Below are records to print word for word; include none of their pictures.
== The data
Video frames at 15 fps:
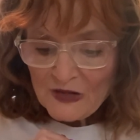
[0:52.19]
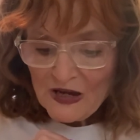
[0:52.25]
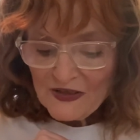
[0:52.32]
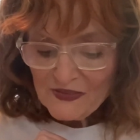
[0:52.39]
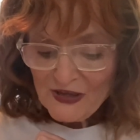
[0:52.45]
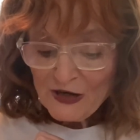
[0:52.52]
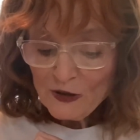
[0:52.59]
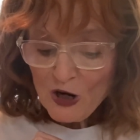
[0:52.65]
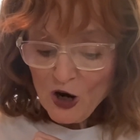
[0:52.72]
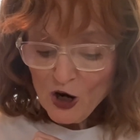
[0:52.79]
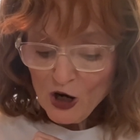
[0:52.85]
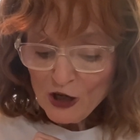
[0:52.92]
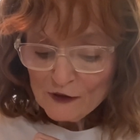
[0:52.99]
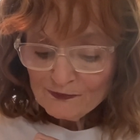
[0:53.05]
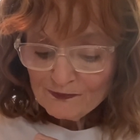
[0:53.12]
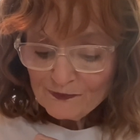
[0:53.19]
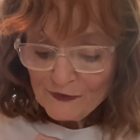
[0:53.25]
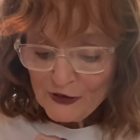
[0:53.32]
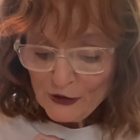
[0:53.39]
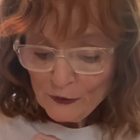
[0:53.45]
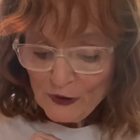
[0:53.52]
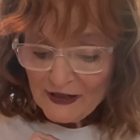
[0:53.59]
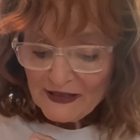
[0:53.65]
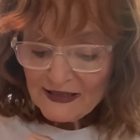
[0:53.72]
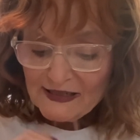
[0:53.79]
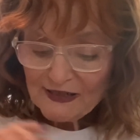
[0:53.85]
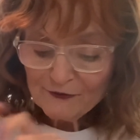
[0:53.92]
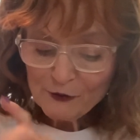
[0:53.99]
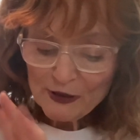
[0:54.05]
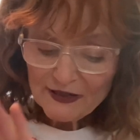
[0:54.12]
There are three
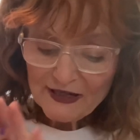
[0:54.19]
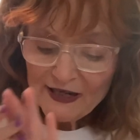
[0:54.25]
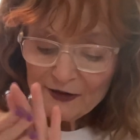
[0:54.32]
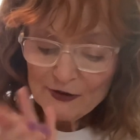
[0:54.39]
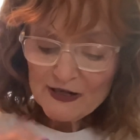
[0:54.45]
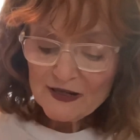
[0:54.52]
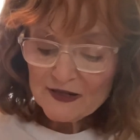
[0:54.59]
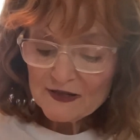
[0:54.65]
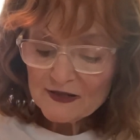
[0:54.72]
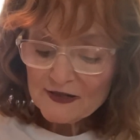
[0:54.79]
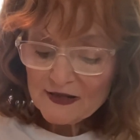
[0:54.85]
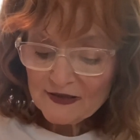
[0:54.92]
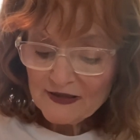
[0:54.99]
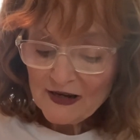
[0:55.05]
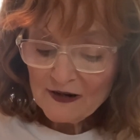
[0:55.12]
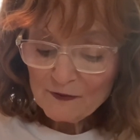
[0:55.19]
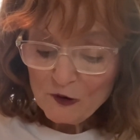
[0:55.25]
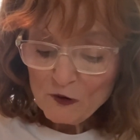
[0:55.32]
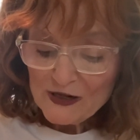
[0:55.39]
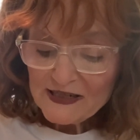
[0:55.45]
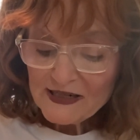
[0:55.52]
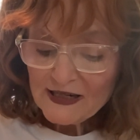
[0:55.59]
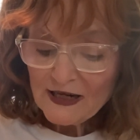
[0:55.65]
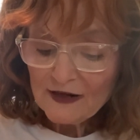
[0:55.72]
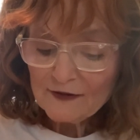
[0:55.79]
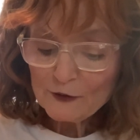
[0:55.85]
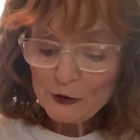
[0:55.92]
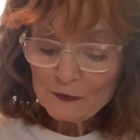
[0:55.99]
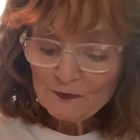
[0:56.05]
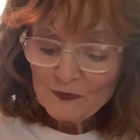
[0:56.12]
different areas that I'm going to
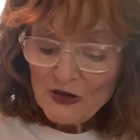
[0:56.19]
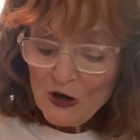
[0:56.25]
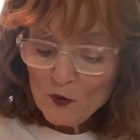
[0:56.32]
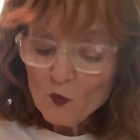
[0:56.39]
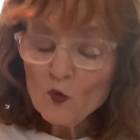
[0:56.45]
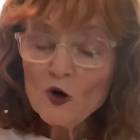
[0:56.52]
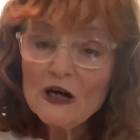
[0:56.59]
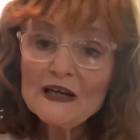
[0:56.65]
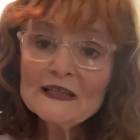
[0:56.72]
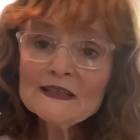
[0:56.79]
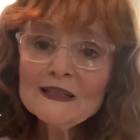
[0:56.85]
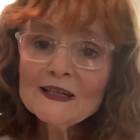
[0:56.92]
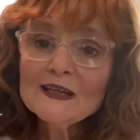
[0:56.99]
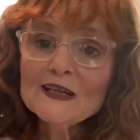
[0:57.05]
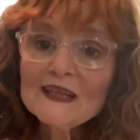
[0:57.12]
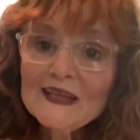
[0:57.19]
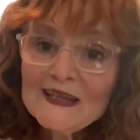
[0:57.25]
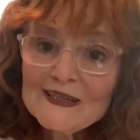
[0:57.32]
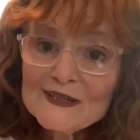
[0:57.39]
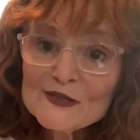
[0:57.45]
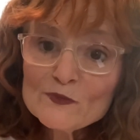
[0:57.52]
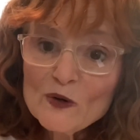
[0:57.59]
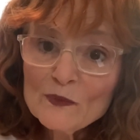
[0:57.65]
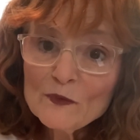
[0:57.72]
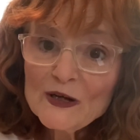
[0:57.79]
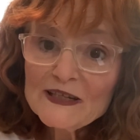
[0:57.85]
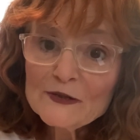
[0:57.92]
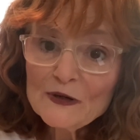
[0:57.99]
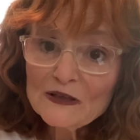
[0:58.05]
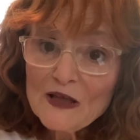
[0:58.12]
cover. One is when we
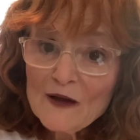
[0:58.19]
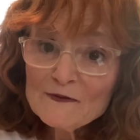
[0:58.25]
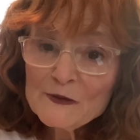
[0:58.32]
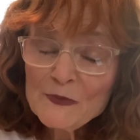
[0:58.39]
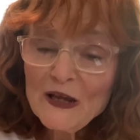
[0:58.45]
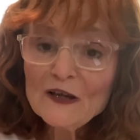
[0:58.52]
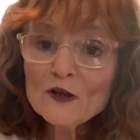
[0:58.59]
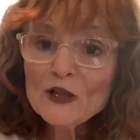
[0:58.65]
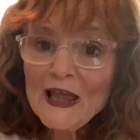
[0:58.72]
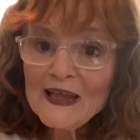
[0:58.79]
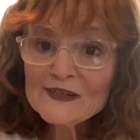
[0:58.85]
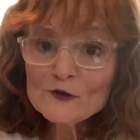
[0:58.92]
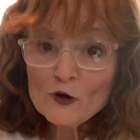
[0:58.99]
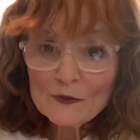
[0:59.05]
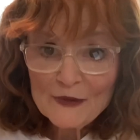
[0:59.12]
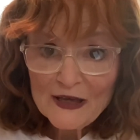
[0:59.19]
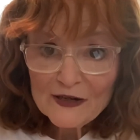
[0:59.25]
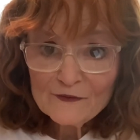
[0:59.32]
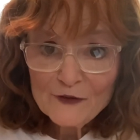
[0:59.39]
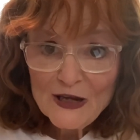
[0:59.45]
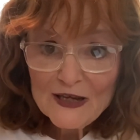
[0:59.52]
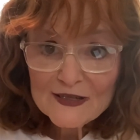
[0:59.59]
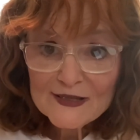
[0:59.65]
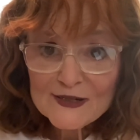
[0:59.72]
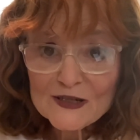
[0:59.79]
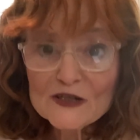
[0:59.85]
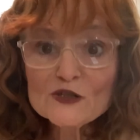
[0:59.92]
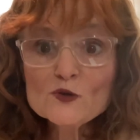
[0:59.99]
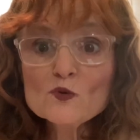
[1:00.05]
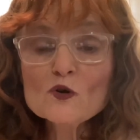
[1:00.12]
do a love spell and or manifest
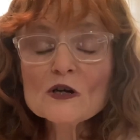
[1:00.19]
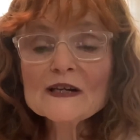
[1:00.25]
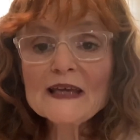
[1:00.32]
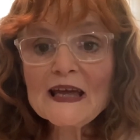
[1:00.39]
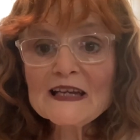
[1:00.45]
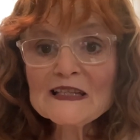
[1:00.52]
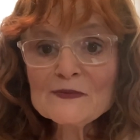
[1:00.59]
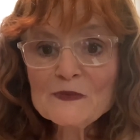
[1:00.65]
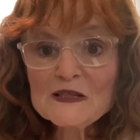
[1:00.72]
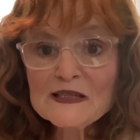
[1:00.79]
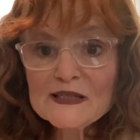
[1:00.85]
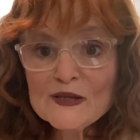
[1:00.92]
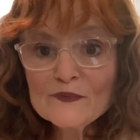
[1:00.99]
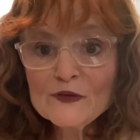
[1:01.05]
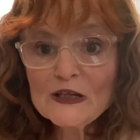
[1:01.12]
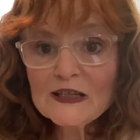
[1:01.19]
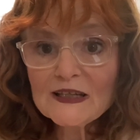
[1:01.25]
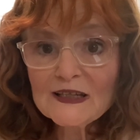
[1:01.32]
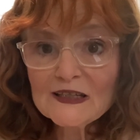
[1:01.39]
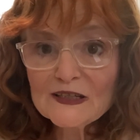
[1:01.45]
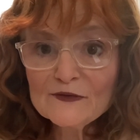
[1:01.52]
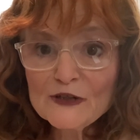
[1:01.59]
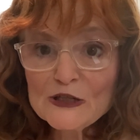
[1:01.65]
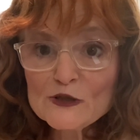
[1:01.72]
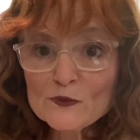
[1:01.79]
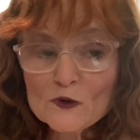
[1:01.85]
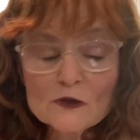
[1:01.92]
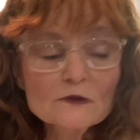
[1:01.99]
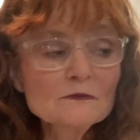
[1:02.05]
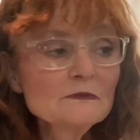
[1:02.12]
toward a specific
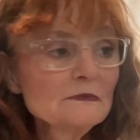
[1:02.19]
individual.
====
▸ Answer for this exercise:
Video frames at 15 fps:
[0:52.19]
[0:52.25]
[0:52.32]
[0:52.39]
[0:52.45]
[0:52.52]
[0:52.59]
[0:52.65]
[0:52.72]
[0:52.79]
[0:52.85]
[0:52.92]
[0:52.99]
[0:53.05]
[0:53.12]
[0:53.19]
[0:53.25]
[0:53.32]
[0:53.39]
[0:53.45]
[0:53.52]
[0:53.59]
[0:53.65]
[0:53.72]
[0:53.79]
[0:53.85]
[0:53.92]
[0:53.99]
[0:54.05]
[0:54.12]
There are three
[0:54.19]
[0:54.25]
[0:54.32]
[0:54.39]
[0:54.45]
[0:54.52]
[0:54.59]
[0:54.65]
[0:54.72]
[0:54.79]
[0:54.85]
[0:54.92]
[0:54.99]
[0:55.05]
[0:55.12]
[0:55.19]
[0:55.25]
[0:55.32]
[0:55.39]
[0:55.45]
[0:55.52]
[0:55.59]
[0:55.65]
[0:55.72]
[0:55.79]
[0:55.85]
[0:55.92]
[0:55.99]
[0:56.05]
[0:56.12]
different areas that I'm going to
[0:56.19]
[0:56.25]
[0:56.32]
[0:56.39]
[0:56.45]
[0:56.52]
[0:56.59]
[0:56.65]
[0:56.72]
[0:56.79]
[0:56.85]
[0:56.92]
[0:56.99]
[0:57.05]
[0:57.12]
[0:57.19]
[0:57.25]
[0:57.32]
[0:57.39]
[0:57.45]
[0:57.52]
[0:57.59]
[0:57.65]
[0:57.72]
[0:57.79]
[0:57.85]
[0:57.92]
[0:57.99]
[0:58.05]
[0:58.12]
cover. One is when we
[0:58.19]
[0:58.25]
[0:58.32]
[0:58.39]
[0:58.45]
[0:58.52]
[0:58.59]
[0:58.65]
[0:58.72]
[0:58.79]
[0:58.85]
[0:58.92]
[0:58.99]
[0:59.05]
[0:59.12]
[0:59.19]
[0:59.25]
[0:59.32]
[0:59.39]
[0:59.45]
[0:59.52]
[0:59.59]
[0:59.65]
[0:59.72]
[0:59.79]
[0:59.85]
[0:59.92]
[0:59.99]
[1:00.05]
[1:00.12]
do a love spell and or manifest
[1:00.19]
[1:00.25]
[1:00.32]
[1:00.39]
[1:00.45]
[1:00.52]
[1:00.59]
[1:00.65]
[1:00.72]
[1:00.79]
[1:00.85]
[1:00.92]
[1:00.99]
[1:01.05]
[1:01.12]
[1:01.19]
[1:01.25]
[1:01.32]
[1:01.39]
[1:01.45]
[1:01.52]
[1:01.59]
[1:01.65]
[1:01.72]
[1:01.79]
[1:01.85]
[1:01.92]
[1:01.99]
[1:02.05]
[1:02.12]
toward a specific
[1:02.19]
individual.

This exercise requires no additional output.